— TASK DIRECTIONS —
Without the images, write out all of the following entries exactly.

(Dataset records)
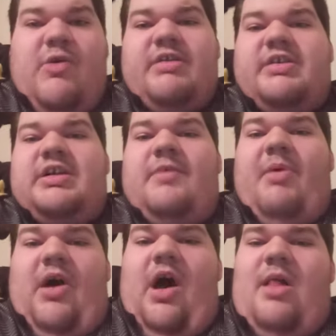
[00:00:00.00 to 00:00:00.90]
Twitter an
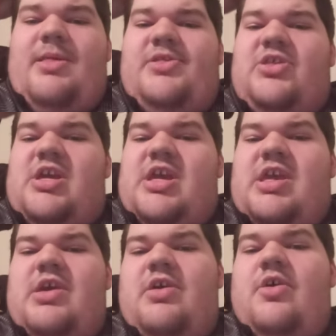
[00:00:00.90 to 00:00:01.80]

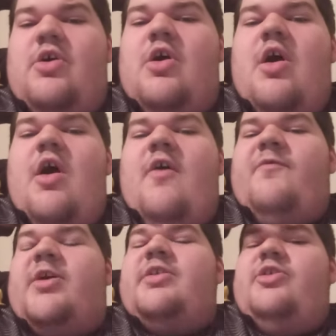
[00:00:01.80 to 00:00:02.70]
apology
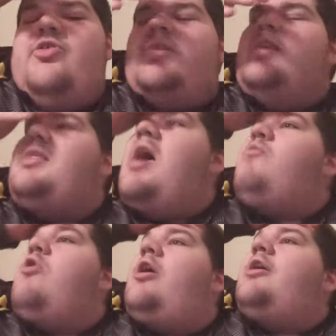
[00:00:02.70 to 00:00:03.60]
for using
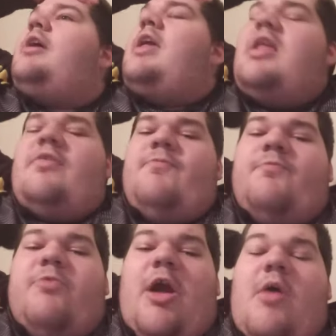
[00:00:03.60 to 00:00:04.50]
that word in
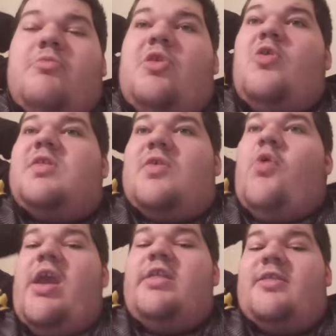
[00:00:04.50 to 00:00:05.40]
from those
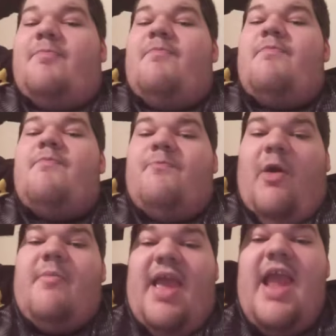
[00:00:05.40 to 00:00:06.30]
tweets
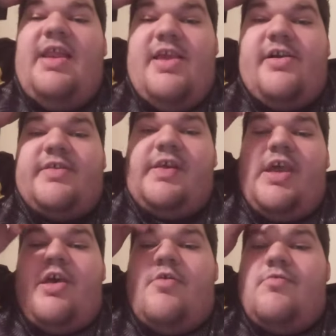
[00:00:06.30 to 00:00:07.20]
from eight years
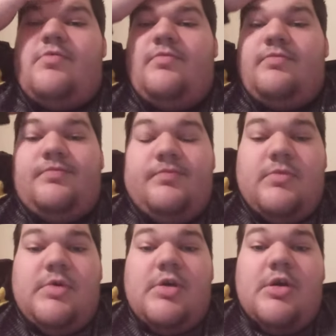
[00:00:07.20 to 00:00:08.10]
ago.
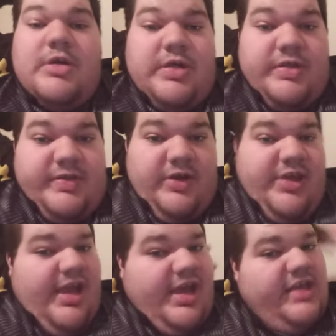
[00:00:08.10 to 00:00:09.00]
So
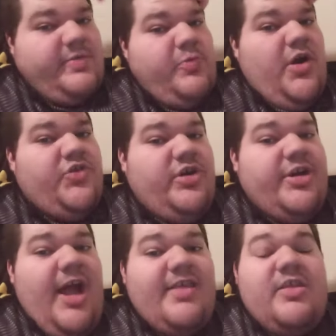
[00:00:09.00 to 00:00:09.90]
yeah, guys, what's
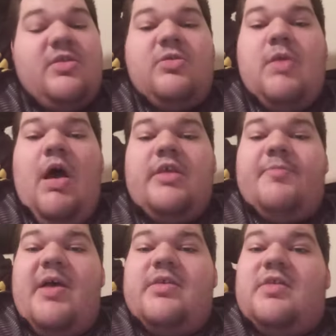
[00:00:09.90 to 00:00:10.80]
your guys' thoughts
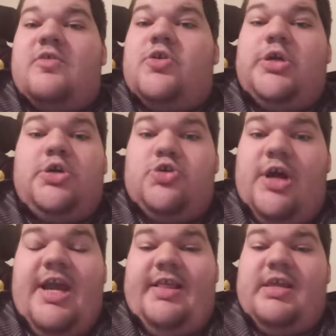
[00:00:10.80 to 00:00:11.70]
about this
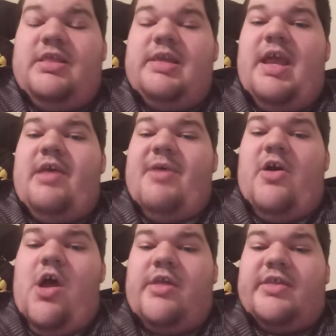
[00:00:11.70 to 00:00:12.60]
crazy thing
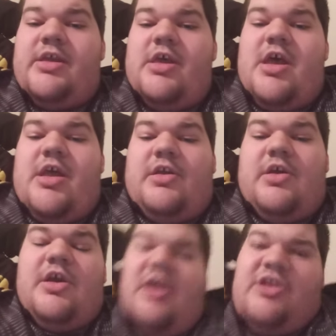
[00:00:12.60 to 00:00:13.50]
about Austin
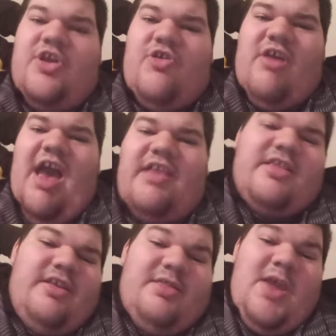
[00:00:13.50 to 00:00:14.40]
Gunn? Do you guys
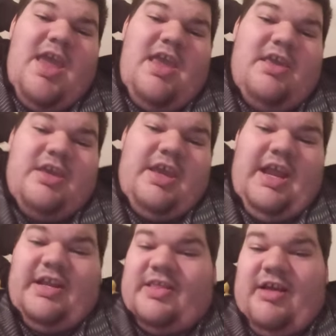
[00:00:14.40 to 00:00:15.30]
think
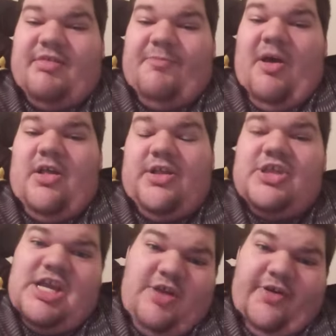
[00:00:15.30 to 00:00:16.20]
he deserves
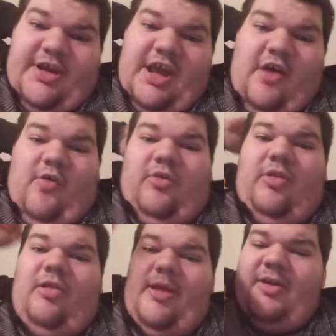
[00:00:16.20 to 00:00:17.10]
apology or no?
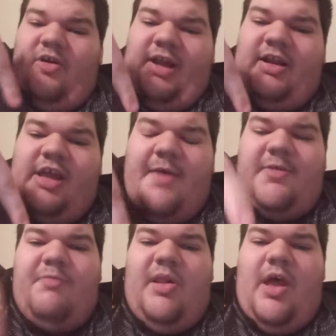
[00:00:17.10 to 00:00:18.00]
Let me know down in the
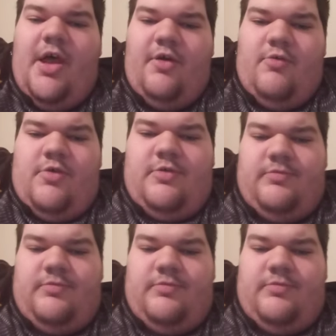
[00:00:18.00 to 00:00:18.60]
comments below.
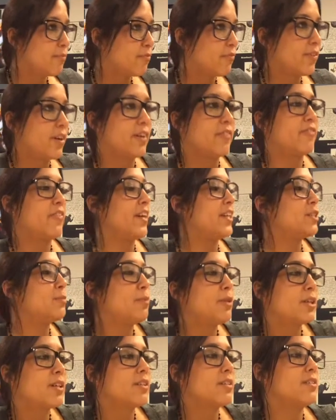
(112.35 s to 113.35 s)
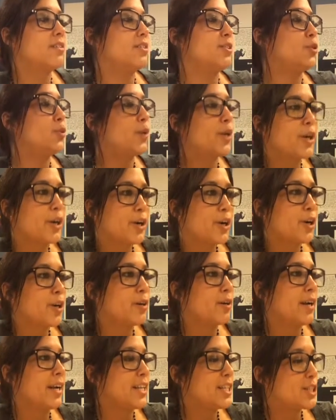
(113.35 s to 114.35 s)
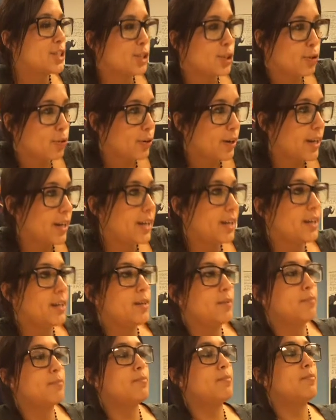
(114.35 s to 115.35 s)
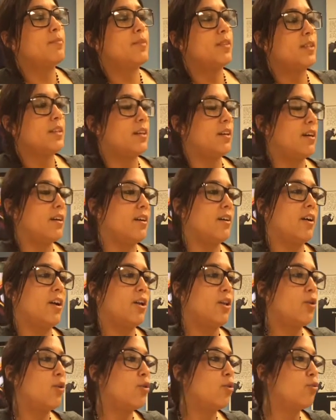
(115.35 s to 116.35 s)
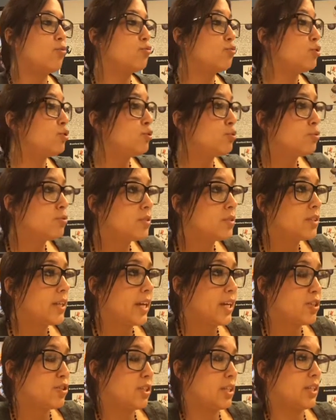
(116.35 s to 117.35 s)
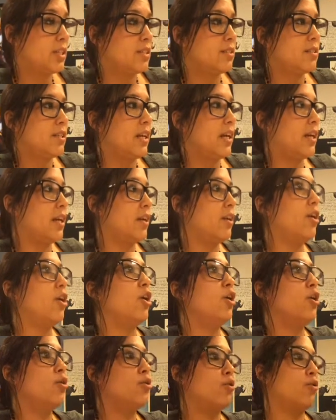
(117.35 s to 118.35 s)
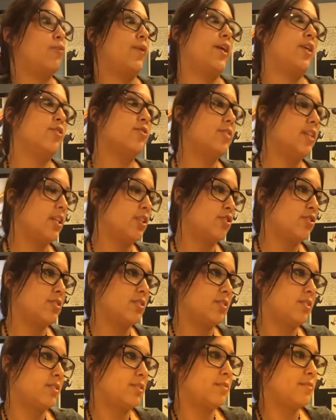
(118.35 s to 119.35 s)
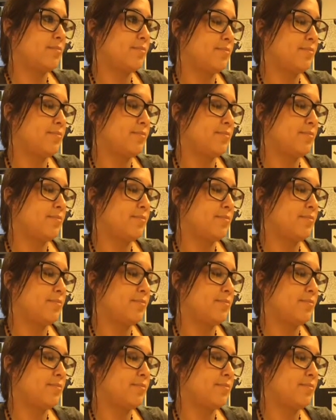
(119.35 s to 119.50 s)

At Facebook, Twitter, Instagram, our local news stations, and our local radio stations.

— PROBLEM SOLUTION —
[00:00:00.00 to 00:00:00.90]
Twitter an
[00:00:00.90 to 00:00:01.80]

[00:00:01.80 to 00:00:02.70]
apology
[00:00:02.70 to 00:00:03.60]
for using
[00:00:03.60 to 00:00:04.50]
that word in
[00:00:04.50 to 00:00:05.40]
from those
[00:00:05.40 to 00:00:06.30]
tweets
[00:00:06.30 to 00:00:07.20]
from eight years
[00:00:07.20 to 00:00:08.10]
ago.
[00:00:08.10 to 00:00:09.00]
So
[00:00:09.00 to 00:00:09.90]
yeah, guys, what's
[00:00:09.90 to 00:00:10.80]
your guys' thoughts
[00:00:10.80 to 00:00:11.70]
about this
[00:00:11.70 to 00:00:12.60]
crazy thing
[00:00:12.60 to 00:00:13.50]
about Austin
[00:00:13.50 to 00:00:14.40]
Gunn? Do you guys
[00:00:14.40 to 00:00:15.30]
think
[00:00:15.30 to 00:00:16.20]
he deserves
[00:00:16.20 to 00:00:17.10]
apology or no?
[00:00:17.10 to 00:00:18.00]
Let me know down in the
[00:00:18.00 to 00:00:18.60]
comments below.
(112.35 s to 113.35 s)
(113.35 s to 114.35 s)
(114.35 s to 115.35 s)
(115.35 s to 116.35 s)
(116.35 s to 117.35 s)
(117.35 s to 118.35 s)
(118.35 s to 119.35 s)
(119.35 s to 119.50 s)

At Facebook, Twitter, Instagram, our local news stations, and our local radio stations.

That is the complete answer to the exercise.